• **Work request**
Each record is to be printed again precisely as it reads.

• **Data records**
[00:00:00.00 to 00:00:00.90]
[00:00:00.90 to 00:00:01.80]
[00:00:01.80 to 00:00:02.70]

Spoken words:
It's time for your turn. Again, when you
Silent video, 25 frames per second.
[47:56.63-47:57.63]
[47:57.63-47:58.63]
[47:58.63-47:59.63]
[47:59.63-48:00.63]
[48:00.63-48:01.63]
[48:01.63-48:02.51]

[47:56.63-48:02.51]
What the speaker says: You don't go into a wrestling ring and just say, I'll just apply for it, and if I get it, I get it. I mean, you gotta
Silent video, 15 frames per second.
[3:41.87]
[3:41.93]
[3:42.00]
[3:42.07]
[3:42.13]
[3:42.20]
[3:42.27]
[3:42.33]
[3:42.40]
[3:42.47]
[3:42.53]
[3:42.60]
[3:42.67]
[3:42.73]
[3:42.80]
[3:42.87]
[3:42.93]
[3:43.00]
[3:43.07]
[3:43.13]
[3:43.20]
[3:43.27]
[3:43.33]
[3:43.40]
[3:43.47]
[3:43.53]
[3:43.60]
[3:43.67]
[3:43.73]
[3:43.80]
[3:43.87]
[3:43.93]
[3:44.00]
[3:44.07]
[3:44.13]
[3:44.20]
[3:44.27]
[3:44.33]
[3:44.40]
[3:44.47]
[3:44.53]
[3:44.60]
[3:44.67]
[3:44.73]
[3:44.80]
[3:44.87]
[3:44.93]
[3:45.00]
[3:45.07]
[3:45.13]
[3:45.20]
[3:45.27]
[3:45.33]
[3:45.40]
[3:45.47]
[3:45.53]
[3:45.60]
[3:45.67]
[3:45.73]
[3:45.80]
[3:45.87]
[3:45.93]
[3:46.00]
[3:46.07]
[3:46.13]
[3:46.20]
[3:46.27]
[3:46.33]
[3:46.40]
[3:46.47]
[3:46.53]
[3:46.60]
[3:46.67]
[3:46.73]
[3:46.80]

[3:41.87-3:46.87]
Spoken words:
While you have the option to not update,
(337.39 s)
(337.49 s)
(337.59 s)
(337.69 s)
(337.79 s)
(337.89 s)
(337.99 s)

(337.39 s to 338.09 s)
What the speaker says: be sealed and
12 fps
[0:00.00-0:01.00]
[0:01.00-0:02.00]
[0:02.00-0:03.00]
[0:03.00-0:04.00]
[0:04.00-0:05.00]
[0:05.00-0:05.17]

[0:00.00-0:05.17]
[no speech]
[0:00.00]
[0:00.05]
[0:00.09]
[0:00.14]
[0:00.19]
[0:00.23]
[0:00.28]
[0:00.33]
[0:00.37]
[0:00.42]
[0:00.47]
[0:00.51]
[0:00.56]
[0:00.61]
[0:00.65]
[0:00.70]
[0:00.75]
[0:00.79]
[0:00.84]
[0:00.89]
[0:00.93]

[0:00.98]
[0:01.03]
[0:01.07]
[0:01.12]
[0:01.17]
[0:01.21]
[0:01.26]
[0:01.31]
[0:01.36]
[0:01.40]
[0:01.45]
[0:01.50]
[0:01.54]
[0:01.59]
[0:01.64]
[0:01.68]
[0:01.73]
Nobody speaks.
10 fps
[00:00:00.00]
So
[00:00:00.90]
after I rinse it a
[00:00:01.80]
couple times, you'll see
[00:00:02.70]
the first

• **Exercise result**
[00:00:00.00 to 00:00:00.90]
[00:00:00.90 to 00:00:01.80]
[00:00:01.80 to 00:00:02.70]

Spoken words:
It's time for your turn. Again, when you
Silent video, 25 frames per second.
[47:56.63-47:57.63]
[47:57.63-47:58.63]
[47:58.63-47:59.63]
[47:59.63-48:00.63]
[48:00.63-48:01.63]
[48:01.63-48:02.51]

[47:56.63-48:02.51]
What the speaker says: You don't go into a wrestling ring and just say, I'll just apply for it, and if I get it, I get it. I mean, you gotta
Silent video, 15 frames per second.
[3:41.87]
[3:41.93]
[3:42.00]
[3:42.07]
[3:42.13]
[3:42.20]
[3:42.27]
[3:42.33]
[3:42.40]
[3:42.47]
[3:42.53]
[3:42.60]
[3:42.67]
[3:42.73]
[3:42.80]
[3:42.87]
[3:42.93]
[3:43.00]
[3:43.07]
[3:43.13]
[3:43.20]
[3:43.27]
[3:43.33]
[3:43.40]
[3:43.47]
[3:43.53]
[3:43.60]
[3:43.67]
[3:43.73]
[3:43.80]
[3:43.87]
[3:43.93]
[3:44.00]
[3:44.07]
[3:44.13]
[3:44.20]
[3:44.27]
[3:44.33]
[3:44.40]
[3:44.47]
[3:44.53]
[3:44.60]
[3:44.67]
[3:44.73]
[3:44.80]
[3:44.87]
[3:44.93]
[3:45.00]
[3:45.07]
[3:45.13]
[3:45.20]
[3:45.27]
[3:45.33]
[3:45.40]
[3:45.47]
[3:45.53]
[3:45.60]
[3:45.67]
[3:45.73]
[3:45.80]
[3:45.87]
[3:45.93]
[3:46.00]
[3:46.07]
[3:46.13]
[3:46.20]
[3:46.27]
[3:46.33]
[3:46.40]
[3:46.47]
[3:46.53]
[3:46.60]
[3:46.67]
[3:46.73]
[3:46.80]

[3:41.87-3:46.87]
Spoken words:
While you have the option to not update,
(337.39 s)
(337.49 s)
(337.59 s)
(337.69 s)
(337.79 s)
(337.89 s)
(337.99 s)

(337.39 s to 338.09 s)
What the speaker says: be sealed and
12 fps
[0:00.00-0:01.00]
[0:01.00-0:02.00]
[0:02.00-0:03.00]
[0:03.00-0:04.00]
[0:04.00-0:05.00]
[0:05.00-0:05.17]

[0:00.00-0:05.17]
[no speech]
[0:00.00]
[0:00.05]
[0:00.09]
[0:00.14]
[0:00.19]
[0:00.23]
[0:00.28]
[0:00.33]
[0:00.37]
[0:00.42]
[0:00.47]
[0:00.51]
[0:00.56]
[0:00.61]
[0:00.65]
[0:00.70]
[0:00.75]
[0:00.79]
[0:00.84]
[0:00.89]
[0:00.93]

[0:00.98]
[0:01.03]
[0:01.07]
[0:01.12]
[0:01.17]
[0:01.21]
[0:01.26]
[0:01.31]
[0:01.36]
[0:01.40]
[0:01.45]
[0:01.50]
[0:01.54]
[0:01.59]
[0:01.64]
[0:01.68]
[0:01.73]
Nobody speaks.
10 fps
[00:00:00.00]
So
[00:00:00.90]
after I rinse it a
[00:00:01.80]
couple times, you'll see
[00:00:02.70]
the first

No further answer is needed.